■ Task to complete ■
Line by line, copy out the data that follows.

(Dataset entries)
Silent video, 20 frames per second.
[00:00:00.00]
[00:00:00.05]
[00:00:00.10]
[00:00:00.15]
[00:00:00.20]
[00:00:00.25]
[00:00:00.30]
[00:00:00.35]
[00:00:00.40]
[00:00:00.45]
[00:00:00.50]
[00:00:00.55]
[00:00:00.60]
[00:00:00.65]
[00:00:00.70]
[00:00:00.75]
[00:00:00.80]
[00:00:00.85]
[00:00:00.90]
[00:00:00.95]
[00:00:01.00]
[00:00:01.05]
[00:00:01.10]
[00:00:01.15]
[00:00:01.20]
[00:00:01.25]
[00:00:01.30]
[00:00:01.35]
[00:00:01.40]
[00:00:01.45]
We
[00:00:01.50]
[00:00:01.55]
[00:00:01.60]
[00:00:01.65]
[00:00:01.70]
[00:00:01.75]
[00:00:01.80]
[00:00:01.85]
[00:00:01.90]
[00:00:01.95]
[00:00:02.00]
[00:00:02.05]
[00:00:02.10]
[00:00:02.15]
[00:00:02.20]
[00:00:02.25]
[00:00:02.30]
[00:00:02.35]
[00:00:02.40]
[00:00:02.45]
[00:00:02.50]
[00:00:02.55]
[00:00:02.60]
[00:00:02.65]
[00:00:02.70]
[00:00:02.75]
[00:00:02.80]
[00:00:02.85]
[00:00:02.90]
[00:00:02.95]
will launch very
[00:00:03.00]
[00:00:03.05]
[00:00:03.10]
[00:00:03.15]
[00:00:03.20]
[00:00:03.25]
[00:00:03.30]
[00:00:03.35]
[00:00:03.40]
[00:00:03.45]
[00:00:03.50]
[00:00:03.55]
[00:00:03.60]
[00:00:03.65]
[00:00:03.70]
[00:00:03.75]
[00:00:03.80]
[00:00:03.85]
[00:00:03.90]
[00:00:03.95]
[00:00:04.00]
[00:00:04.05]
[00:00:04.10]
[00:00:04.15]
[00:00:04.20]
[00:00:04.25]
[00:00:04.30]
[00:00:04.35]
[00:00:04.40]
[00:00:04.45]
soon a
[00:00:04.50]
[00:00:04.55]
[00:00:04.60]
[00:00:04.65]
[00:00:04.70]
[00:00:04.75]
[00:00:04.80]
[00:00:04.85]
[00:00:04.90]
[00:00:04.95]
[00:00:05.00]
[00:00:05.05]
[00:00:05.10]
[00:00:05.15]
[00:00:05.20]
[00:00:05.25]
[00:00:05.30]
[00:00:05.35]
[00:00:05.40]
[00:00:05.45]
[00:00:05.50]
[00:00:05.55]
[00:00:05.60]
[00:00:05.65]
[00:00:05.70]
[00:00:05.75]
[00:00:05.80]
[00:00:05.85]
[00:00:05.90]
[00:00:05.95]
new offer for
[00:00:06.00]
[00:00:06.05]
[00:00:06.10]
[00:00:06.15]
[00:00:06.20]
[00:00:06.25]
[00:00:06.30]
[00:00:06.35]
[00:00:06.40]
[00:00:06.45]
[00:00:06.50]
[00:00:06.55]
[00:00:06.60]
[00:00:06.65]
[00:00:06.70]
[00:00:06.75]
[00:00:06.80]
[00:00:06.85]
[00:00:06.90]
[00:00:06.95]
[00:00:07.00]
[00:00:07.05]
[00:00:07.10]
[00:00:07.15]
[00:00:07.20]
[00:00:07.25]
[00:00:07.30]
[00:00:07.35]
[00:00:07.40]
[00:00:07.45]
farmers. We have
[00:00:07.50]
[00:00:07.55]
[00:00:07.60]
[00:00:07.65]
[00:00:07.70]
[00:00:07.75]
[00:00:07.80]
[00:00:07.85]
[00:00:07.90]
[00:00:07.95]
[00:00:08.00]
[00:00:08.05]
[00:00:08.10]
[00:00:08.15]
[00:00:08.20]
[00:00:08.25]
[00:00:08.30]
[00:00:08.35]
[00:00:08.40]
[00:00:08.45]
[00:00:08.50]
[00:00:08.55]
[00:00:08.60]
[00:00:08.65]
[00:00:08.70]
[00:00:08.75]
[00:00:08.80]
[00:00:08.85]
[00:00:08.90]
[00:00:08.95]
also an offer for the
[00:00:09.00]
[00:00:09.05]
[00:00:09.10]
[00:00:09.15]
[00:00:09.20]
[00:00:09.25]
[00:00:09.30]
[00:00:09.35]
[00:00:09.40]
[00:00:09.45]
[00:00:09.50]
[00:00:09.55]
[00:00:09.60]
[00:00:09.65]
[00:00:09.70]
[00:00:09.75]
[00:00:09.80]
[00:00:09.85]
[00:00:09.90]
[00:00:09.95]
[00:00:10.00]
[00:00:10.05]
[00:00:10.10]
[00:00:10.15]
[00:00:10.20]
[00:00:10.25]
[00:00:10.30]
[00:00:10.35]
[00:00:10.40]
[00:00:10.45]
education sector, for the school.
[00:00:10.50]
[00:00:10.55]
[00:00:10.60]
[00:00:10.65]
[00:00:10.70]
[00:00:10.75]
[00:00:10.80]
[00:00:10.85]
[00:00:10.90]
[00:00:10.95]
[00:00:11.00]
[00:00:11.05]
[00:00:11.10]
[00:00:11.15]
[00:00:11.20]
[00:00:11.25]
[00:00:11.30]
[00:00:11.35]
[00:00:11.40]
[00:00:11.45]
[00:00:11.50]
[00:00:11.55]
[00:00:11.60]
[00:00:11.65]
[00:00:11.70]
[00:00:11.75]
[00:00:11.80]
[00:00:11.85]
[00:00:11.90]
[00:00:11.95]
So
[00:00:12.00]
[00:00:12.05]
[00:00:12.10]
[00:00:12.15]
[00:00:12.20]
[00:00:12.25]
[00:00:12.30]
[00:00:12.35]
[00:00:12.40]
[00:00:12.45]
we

■ Task solution ■
Silent video, 20 frames per second.
[00:00:00.00]
[00:00:00.05]
[00:00:00.10]
[00:00:00.15]
[00:00:00.20]
[00:00:00.25]
[00:00:00.30]
[00:00:00.35]
[00:00:00.40]
[00:00:00.45]
[00:00:00.50]
[00:00:00.55]
[00:00:00.60]
[00:00:00.65]
[00:00:00.70]
[00:00:00.75]
[00:00:00.80]
[00:00:00.85]
[00:00:00.90]
[00:00:00.95]
[00:00:01.00]
[00:00:01.05]
[00:00:01.10]
[00:00:01.15]
[00:00:01.20]
[00:00:01.25]
[00:00:01.30]
[00:00:01.35]
[00:00:01.40]
[00:00:01.45]
We
[00:00:01.50]
[00:00:01.55]
[00:00:01.60]
[00:00:01.65]
[00:00:01.70]
[00:00:01.75]
[00:00:01.80]
[00:00:01.85]
[00:00:01.90]
[00:00:01.95]
[00:00:02.00]
[00:00:02.05]
[00:00:02.10]
[00:00:02.15]
[00:00:02.20]
[00:00:02.25]
[00:00:02.30]
[00:00:02.35]
[00:00:02.40]
[00:00:02.45]
[00:00:02.50]
[00:00:02.55]
[00:00:02.60]
[00:00:02.65]
[00:00:02.70]
[00:00:02.75]
[00:00:02.80]
[00:00:02.85]
[00:00:02.90]
[00:00:02.95]
will launch very
[00:00:03.00]
[00:00:03.05]
[00:00:03.10]
[00:00:03.15]
[00:00:03.20]
[00:00:03.25]
[00:00:03.30]
[00:00:03.35]
[00:00:03.40]
[00:00:03.45]
[00:00:03.50]
[00:00:03.55]
[00:00:03.60]
[00:00:03.65]
[00:00:03.70]
[00:00:03.75]
[00:00:03.80]
[00:00:03.85]
[00:00:03.90]
[00:00:03.95]
[00:00:04.00]
[00:00:04.05]
[00:00:04.10]
[00:00:04.15]
[00:00:04.20]
[00:00:04.25]
[00:00:04.30]
[00:00:04.35]
[00:00:04.40]
[00:00:04.45]
soon a
[00:00:04.50]
[00:00:04.55]
[00:00:04.60]
[00:00:04.65]
[00:00:04.70]
[00:00:04.75]
[00:00:04.80]
[00:00:04.85]
[00:00:04.90]
[00:00:04.95]
[00:00:05.00]
[00:00:05.05]
[00:00:05.10]
[00:00:05.15]
[00:00:05.20]
[00:00:05.25]
[00:00:05.30]
[00:00:05.35]
[00:00:05.40]
[00:00:05.45]
[00:00:05.50]
[00:00:05.55]
[00:00:05.60]
[00:00:05.65]
[00:00:05.70]
[00:00:05.75]
[00:00:05.80]
[00:00:05.85]
[00:00:05.90]
[00:00:05.95]
new offer for
[00:00:06.00]
[00:00:06.05]
[00:00:06.10]
[00:00:06.15]
[00:00:06.20]
[00:00:06.25]
[00:00:06.30]
[00:00:06.35]
[00:00:06.40]
[00:00:06.45]
[00:00:06.50]
[00:00:06.55]
[00:00:06.60]
[00:00:06.65]
[00:00:06.70]
[00:00:06.75]
[00:00:06.80]
[00:00:06.85]
[00:00:06.90]
[00:00:06.95]
[00:00:07.00]
[00:00:07.05]
[00:00:07.10]
[00:00:07.15]
[00:00:07.20]
[00:00:07.25]
[00:00:07.30]
[00:00:07.35]
[00:00:07.40]
[00:00:07.45]
farmers. We have
[00:00:07.50]
[00:00:07.55]
[00:00:07.60]
[00:00:07.65]
[00:00:07.70]
[00:00:07.75]
[00:00:07.80]
[00:00:07.85]
[00:00:07.90]
[00:00:07.95]
[00:00:08.00]
[00:00:08.05]
[00:00:08.10]
[00:00:08.15]
[00:00:08.20]
[00:00:08.25]
[00:00:08.30]
[00:00:08.35]
[00:00:08.40]
[00:00:08.45]
[00:00:08.50]
[00:00:08.55]
[00:00:08.60]
[00:00:08.65]
[00:00:08.70]
[00:00:08.75]
[00:00:08.80]
[00:00:08.85]
[00:00:08.90]
[00:00:08.95]
also an offer for the
[00:00:09.00]
[00:00:09.05]
[00:00:09.10]
[00:00:09.15]
[00:00:09.20]
[00:00:09.25]
[00:00:09.30]
[00:00:09.35]
[00:00:09.40]
[00:00:09.45]
[00:00:09.50]
[00:00:09.55]
[00:00:09.60]
[00:00:09.65]
[00:00:09.70]
[00:00:09.75]
[00:00:09.80]
[00:00:09.85]
[00:00:09.90]
[00:00:09.95]
[00:00:10.00]
[00:00:10.05]
[00:00:10.10]
[00:00:10.15]
[00:00:10.20]
[00:00:10.25]
[00:00:10.30]
[00:00:10.35]
[00:00:10.40]
[00:00:10.45]
education sector, for the school.
[00:00:10.50]
[00:00:10.55]
[00:00:10.60]
[00:00:10.65]
[00:00:10.70]
[00:00:10.75]
[00:00:10.80]
[00:00:10.85]
[00:00:10.90]
[00:00:10.95]
[00:00:11.00]
[00:00:11.05]
[00:00:11.10]
[00:00:11.15]
[00:00:11.20]
[00:00:11.25]
[00:00:11.30]
[00:00:11.35]
[00:00:11.40]
[00:00:11.45]
[00:00:11.50]
[00:00:11.55]
[00:00:11.60]
[00:00:11.65]
[00:00:11.70]
[00:00:11.75]
[00:00:11.80]
[00:00:11.85]
[00:00:11.90]
[00:00:11.95]
So
[00:00:12.00]
[00:00:12.05]
[00:00:12.10]
[00:00:12.15]
[00:00:12.20]
[00:00:12.25]
[00:00:12.30]
[00:00:12.35]
[00:00:12.40]
[00:00:12.45]
we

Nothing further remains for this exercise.